Erdoğan, taksilerin gerekirse yenileneceğini, kendilerine düşen neyse  gerekli desteği de vereceklerini ilettiğini belirterek, "Taksicilerimiz de taksi  içerisinde sakın sigara içmeyecek, içirtmeyecek. Taksilerimiz de tabii pırıl  pırıl olacak. Çünkü İstanbulluya pırıl pırıl taksiler yakışır. Hatta belki  inşallah Sayın Başkanımız seçimlerden sonra bir araya gelecek, biz de onlarla bir  araya geleceğiz ve burada İstanbul'a yönelik belki modeller de bile değişime de  gidilebilir. Olur mu? Olur. Dünyanın bazı ülkelerinde farklılık arz eden  şeylerdir. Bu adımı da atarız." ifadelerini kullandı.

İstanbul'a belediye başkanı olduğu zaman kentte İkarus marka  otobüslerin olduğunu, mazot kokusundan otobüsün içine girilemediğini, koltukların  mazotlu bezlerle temizlendiğini anlatan Erdoğan, "Rezillik. Geldim dedim ki  'Benim halkıma bunlar yakışmıyor.' Tuttuk dedik ki 'Biz İstanbul'a Mercedes  otobüs alacağız.' Mercedes otobüsleri İstanbul'a öyle girdi. Man otobüslerini,  BMC'yi öyle aldık. Hatta hatta Kore'den o zaman Hyundai otobüslerini de halk  otobüsleri olarak aldık. 'Biz en üst seviyeye İstanbul halkını, en kaliteye  inşallah ulaştıracağız.' dedik ve ulaştırdık. Şimdi aynı şey tüm diğer taksiler  de bu kararı alabilir, bu adımları atabiliriz. Unutmayın, milletle inatlaşılmaz.  Millete tabi olunur, hizmet edilir. Siz iyi hizmet verirseniz, millet de size  karşılığını ödemekten imtina etmez. Bunun için taksi tarifeleri her yıl haziran  ayı sonunda periyodik olarak inşallah düzenlenecektir." diye konuştu.

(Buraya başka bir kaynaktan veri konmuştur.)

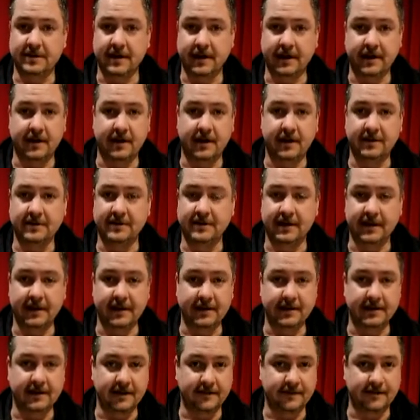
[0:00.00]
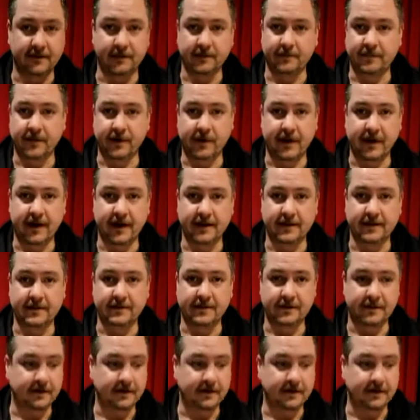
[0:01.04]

They all say different brandsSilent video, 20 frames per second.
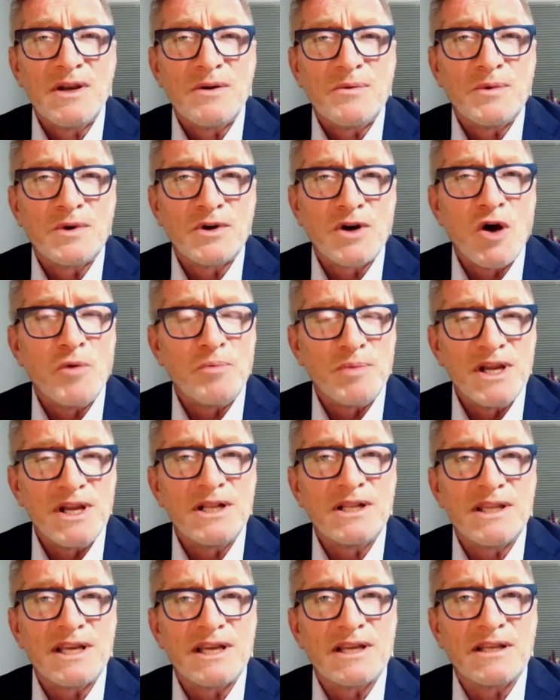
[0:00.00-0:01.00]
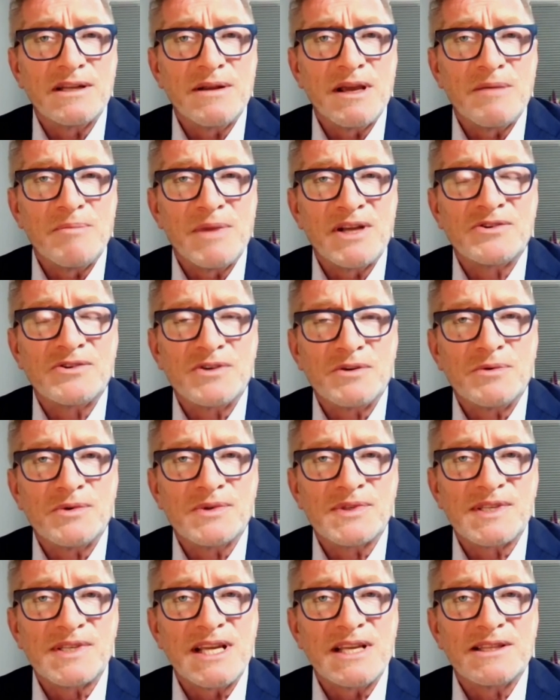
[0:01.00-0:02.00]
Portland City Commissioner Dan Ryan
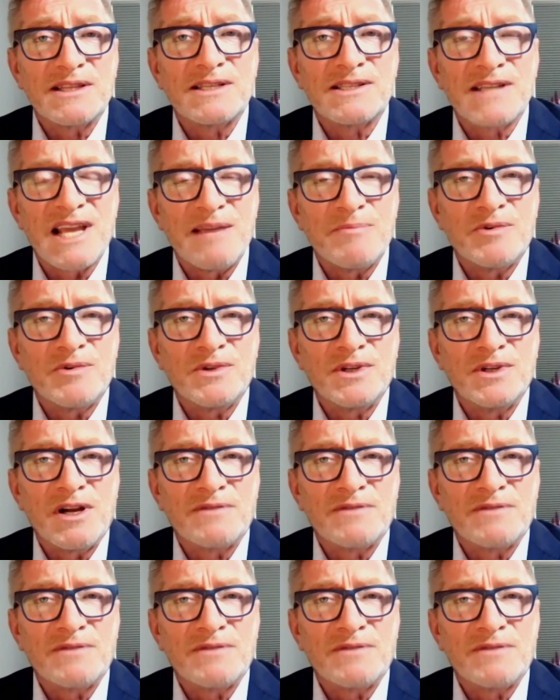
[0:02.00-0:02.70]
had proposed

Cumhurbaşkanı Erdoğan, diğer esnaf ve sanatkarlarla ilgili de kendi  ihtiyaçlarına ve taleplerine uygun pek çok düzenlemeyi hayata geçirdiklerini,  geçirmeye devam edeceklerini aktardı.

"Burada şaibe var, şüphe var"

Türkiye'nin 31 Mart'ta bir seçim yaşadığını, bu seçimde büyükşehir,  il, ilçe, belde, belediye başkanlarının, belediye meclis üyelerinin, mahalle  muhtarlarının belirlendiğini hatırlatan Erdoğan, Yüksek Seçim Kurulu'nun (YSK)  yapılan itirazları değerlendirerek diğer bazı ilçe ve beldelerle birlikte  İstanbul Büyükşehir Belediye Başkanlığı seçimleriyle de ilgili yenileme kararı  verdiğini dile getirdi.

Erdoğan, önceki gün bu kararın gerekçelerinin de 250 sayfalık bir  metin halinde yayınlandığını belirterek, konuşmasını şöyle sürdürdü:

"Yüksek Seçim Kurulu'nun tespitlerine göre, İstanbul'daki 31 bin 186  sandığın 754'ünün başkanları açıkça kanuna aykırı şekilde atanmıştır. İşte  hırsızlık, çalma burada. Sandık kurulu başkanları seçim sonucuna etki edebilecek  yetki ve hareket imkanına sahip kişilerdir. Bu sandıklarda oy kullanan kişi  sayısı 212 binin üzerindedir. Niye sayıma yaklaşmadınız? 'Tekrar tümünü sayalım.'  dedik. Niye yaklaşmadınız? Dolayısıyla kanuna aykırı atanmış bu sandıklarda  kullanılan 212 binden fazla oy şüpheli duruma düşmüştür. Peki, seçimi kazandığı  ilan edilen adayla, ikinci sıradaki aday arasındaki fark ne kadardır? Bu fark, 28  binden başlamış en son 13 bin 729'a kadar inmiştir. Bu ne demektir? Burada şaibe  var, şüphe var. 1963'te şüpheye dayalı olarak seçimler iptal edilmiştir  Türkiye'de."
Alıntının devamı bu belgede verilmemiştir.